Agnostic Reinforcement Learning

Our goal is to understand the possibility of performing online control of an unknown dynamical system while making minimal assumptions regarding the underlying dynamics. In particular, we consider the problem of adaptively controlling the linear quadratic regulator whose states transitions lie inside a rich, nonlinear function space, such as an infinite dimensional RKHS.


Completion Report


  • Juan C Perdomo, University of California, Berkeley, link
  • Max Simchowitz, University of California, Berkeley, link
  • Alekh Agarwal, Microsoft Research, link
  • Peter Bartlett, University of California, Berkeley, link


Establishing control of an unknown dynamical system is one of the most basic problems in reinforcement learning and optimal control theory. Classical approaches to this problem have focused on control of simple systems, such as finite-dimensional linear systems or Markov Decision Processes with discrete states and actions. In this work, we seek to develop principled methods for adaptively controlling a dynamical system whose state transitions are described by some rich, nonparametric function space such as an infinite dimensional reproducing kernel Hilbert space (RKHS).

Contrary to previous settings, such as the finite-dimensional systems, dealing with infinite dimensional spaces inevitably introduces an approximation error when estimating the underlying dynamics. The main challenge of our work is developing new algorithms and analysis techniques to tackle these approximation errors. We believe that this is an important step towards developing principled control algorithms for complex, real world applications, where we must inevitably deal with model misspecification and approximation errors.
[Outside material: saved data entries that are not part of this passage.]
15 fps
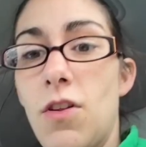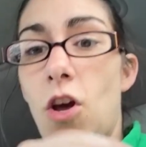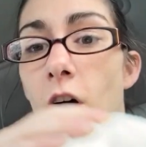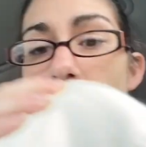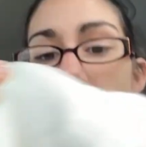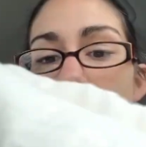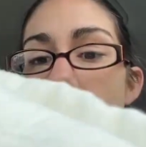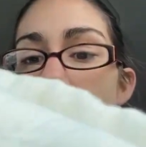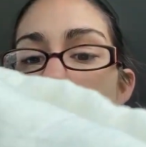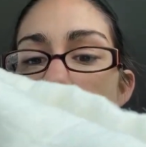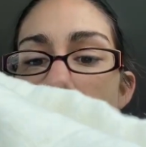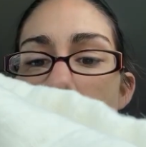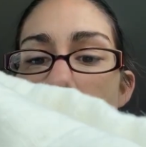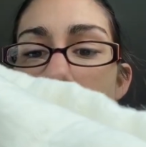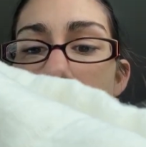gauzy
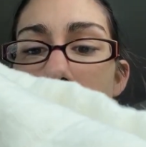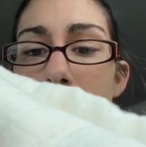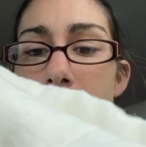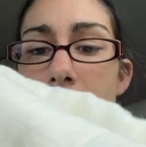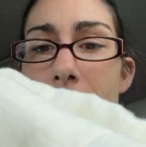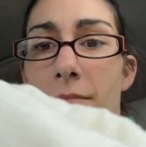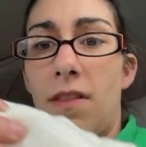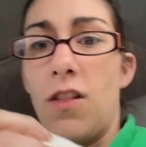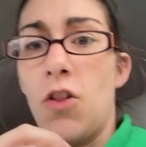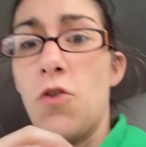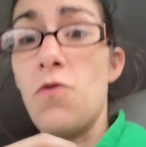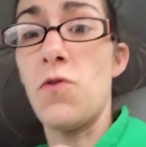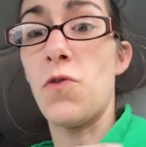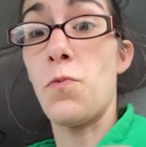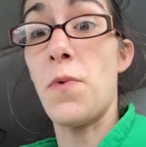kind of
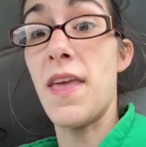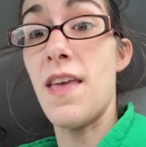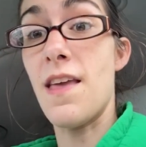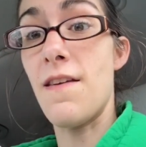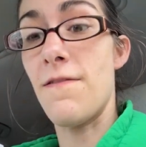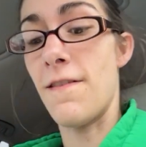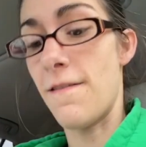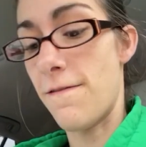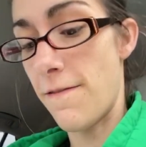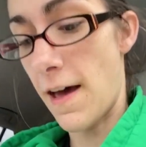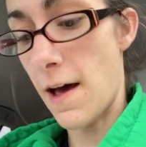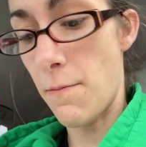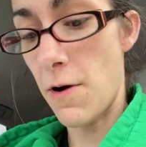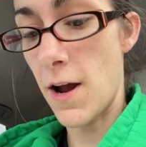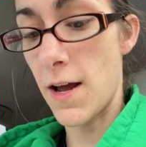loose weave
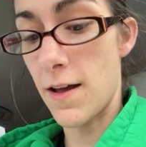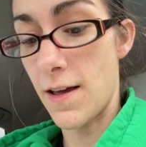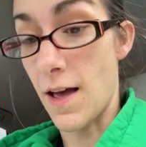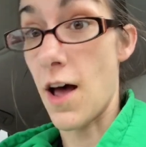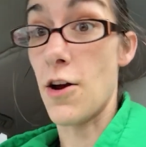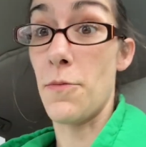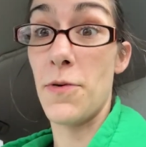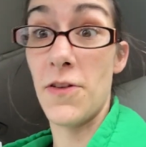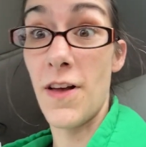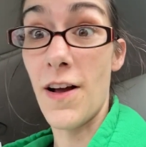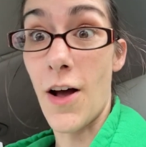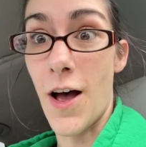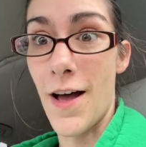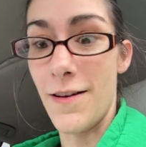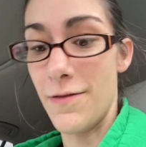fabric,
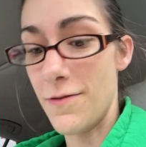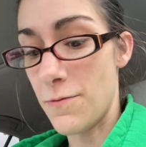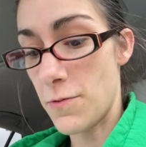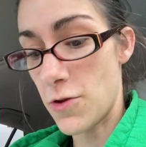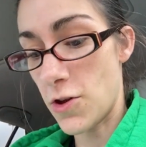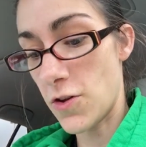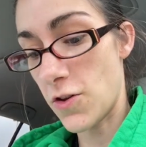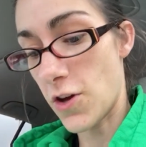100% cotton, which is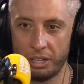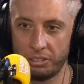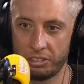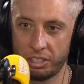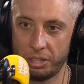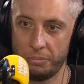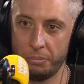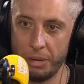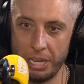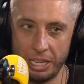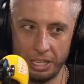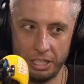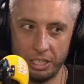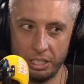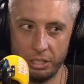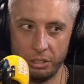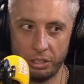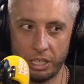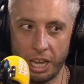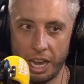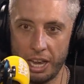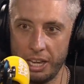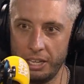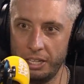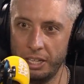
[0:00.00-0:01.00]
say me in the
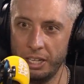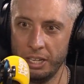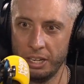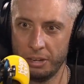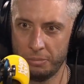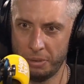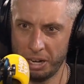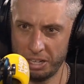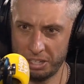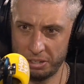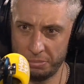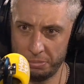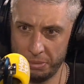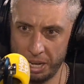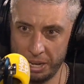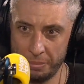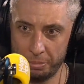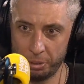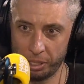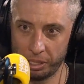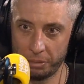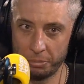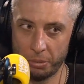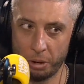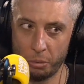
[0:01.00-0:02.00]
UK, imagine me
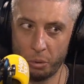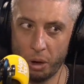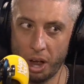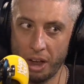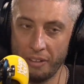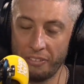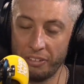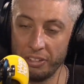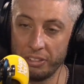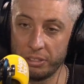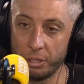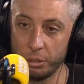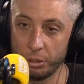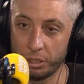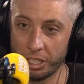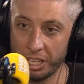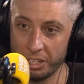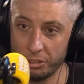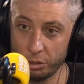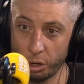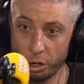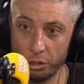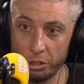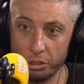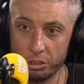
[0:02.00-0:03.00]
bringing my wife and 2
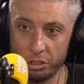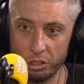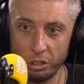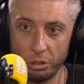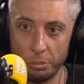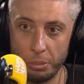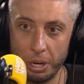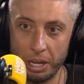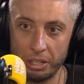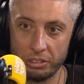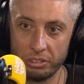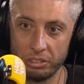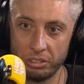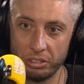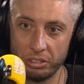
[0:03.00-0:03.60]
kids on a tour bus.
More broadly, our work builds on some of the ideas from the early days of optimal control theory developed in the 1970s. Back then, theorists proved the existence of solutions for some of these infinite-dimensional control problems. However, practical algorithms for achieving these solutions have lagged behind. Our work seeks to provide a modern treatment of these issues. We connect some of the initial solution concepts from the control theory literature with new ideas in statistical learning theory to develop rigorous and practical algorithms for control of infinite dimensional systems.